Quase todos os filmes são histórias de alguém que cresce.
Um Profeta, de Jacques Audiard é a história de alguém que cresce, apesar dos tectos serem tão baixos que tem de andar curvado, e as paredes tão afuniladas, que, por vezes, tem de passar de lado. Porque o herói desta história, um magrebino pós adolescente, tem de crescer dentro da prisão, onde os movimentos são tolhidos, e os passos contados. Ele cresce à mesma, mas fica assim uma espécie de Kasper Hauser, apenas conectado com o exíguo mundo em que o instalam e apenas adaptado à lógica, à linguagem e às leis do estabelecimento prisional onde o encerram.
E digamos que este prisioneiro cresce, e cresce bem. Aproveita todos os buracos para estender as pernas, todos os túneis para se engalfinhar, todas as tarefas para aprender a cartilha. A cartilha de um gangster. Porque desde os primeiros minutos deste filme hiper-realista, temos uma certeza: assistimos ao nascimento de mafioso. Vêmo-lo a dar-se à luz, vêmo-lo a caminhar os primeiros passos do crime – e não haja dúvida de que para isso está na escola certa: uma prisão francesa com condições penosamente terceiro-mundistas.
E depois de
A Turma, é a vez de mais um filme francês denunciar uma outra realidade institucional, em que as regras do jogo só se entendem lá dentro.
Um Profeta é também uma história de ascenção social.
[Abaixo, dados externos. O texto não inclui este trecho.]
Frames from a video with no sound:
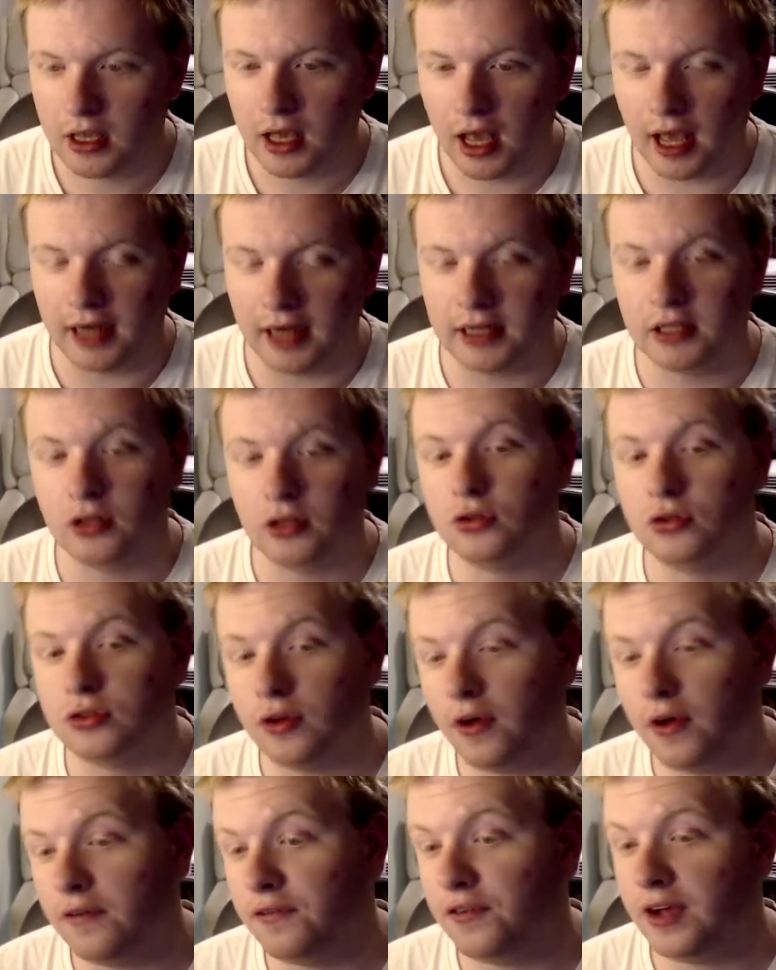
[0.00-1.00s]
And he looks
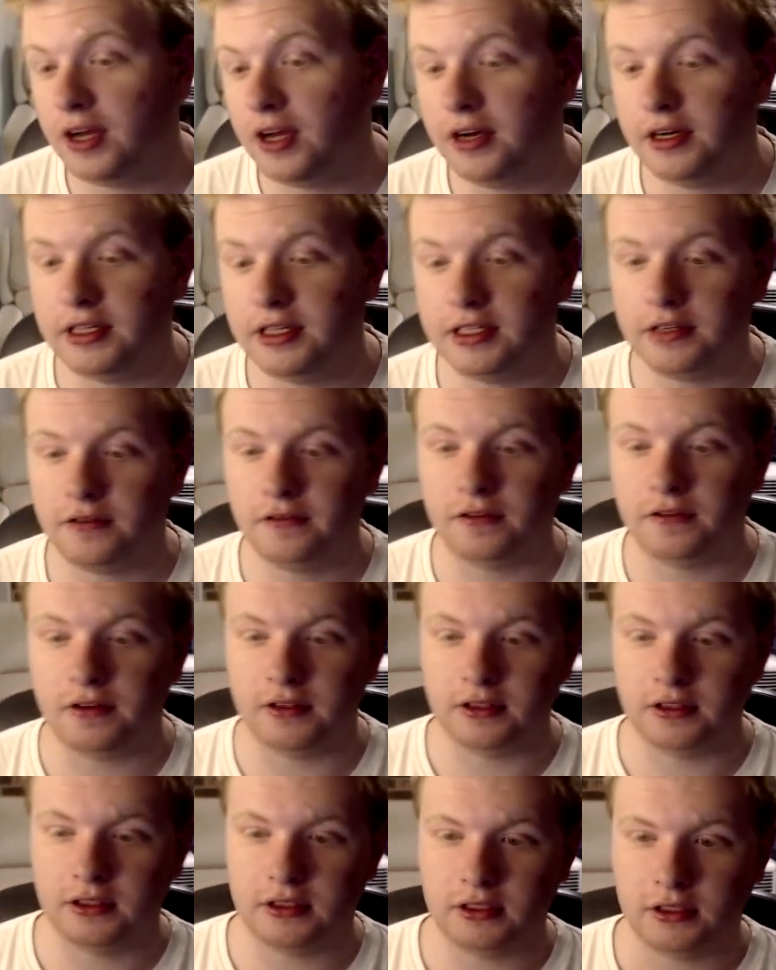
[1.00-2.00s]
very
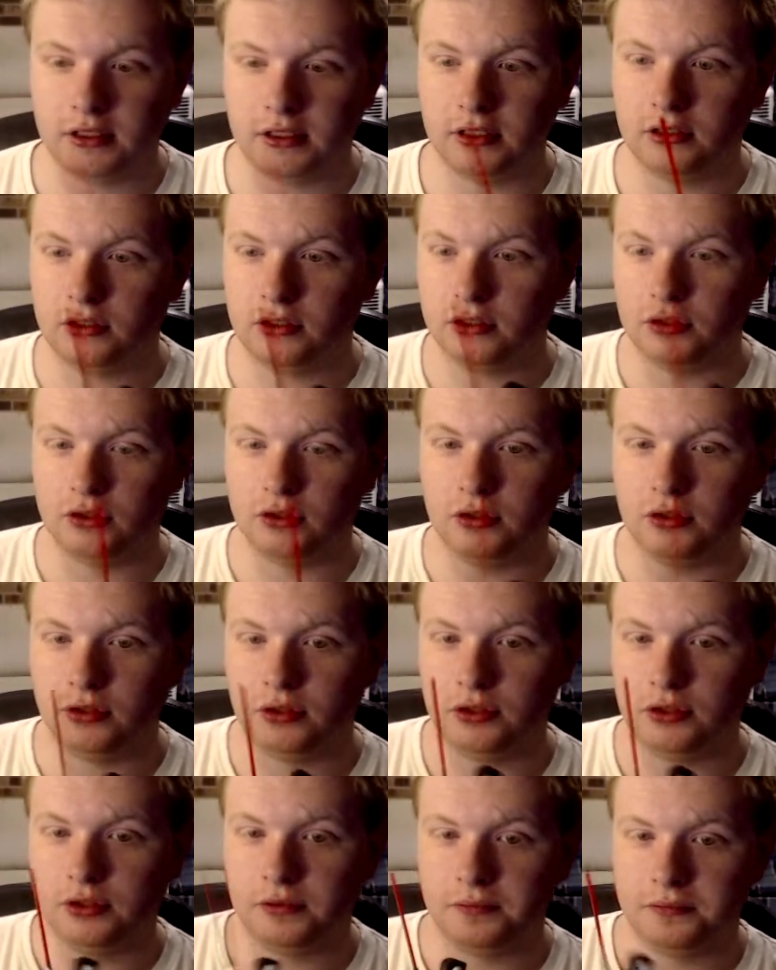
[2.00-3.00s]
different to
Malik começa como o mais reles e desprezado recluso da aldeia prisional. Mas vai vendo, olhando, observando, aprendendo, passa a prisioneiro de segunda classe, daí a nada já circula nas carruagens de primeira, ainda que como escravo servidor dos mafiosos do topo da cadeia alimentar.
Mais interessante no filme é assistir a esta lenta progressão, com os ruídos, as vociferações, os latidos humanos, os uivos do tédio, os tráficos, os rituais, as lições, as mais bizarras regras do jogo em fundo. E também os sonhos, os fantasmas, as alucinações que contrastam com o realismo da acção, e no entanto, se encaixam como uma peça de Lego nos muros desta cadeia. Em que o chão de uns é o tecto de outro. Mas isso, mostra o filme, pode-se inverter. O realizador conta que quis encontrar um equivalente em francês para a música de Bob Dylan que diz
You Gotta Serve Somebody, estamos sempre ao serviço de alguém. Não encontrou uma expressão que lhe conviesse. Ficou
Um Profeta, porque essa ascensão ao tecto dos outros se pode antecipar. O filme pode ser lido como um manual de instruções para um pequeno gangster em progresso de carreira. Aliás, as prisões francesas têm das mais altas taxas de reincidência. O herói deste filme é um ser em vias de expansão. Ele tem todos os recursos de adaptabilidade, no sntido darwinista do termo. É um sobrevivente.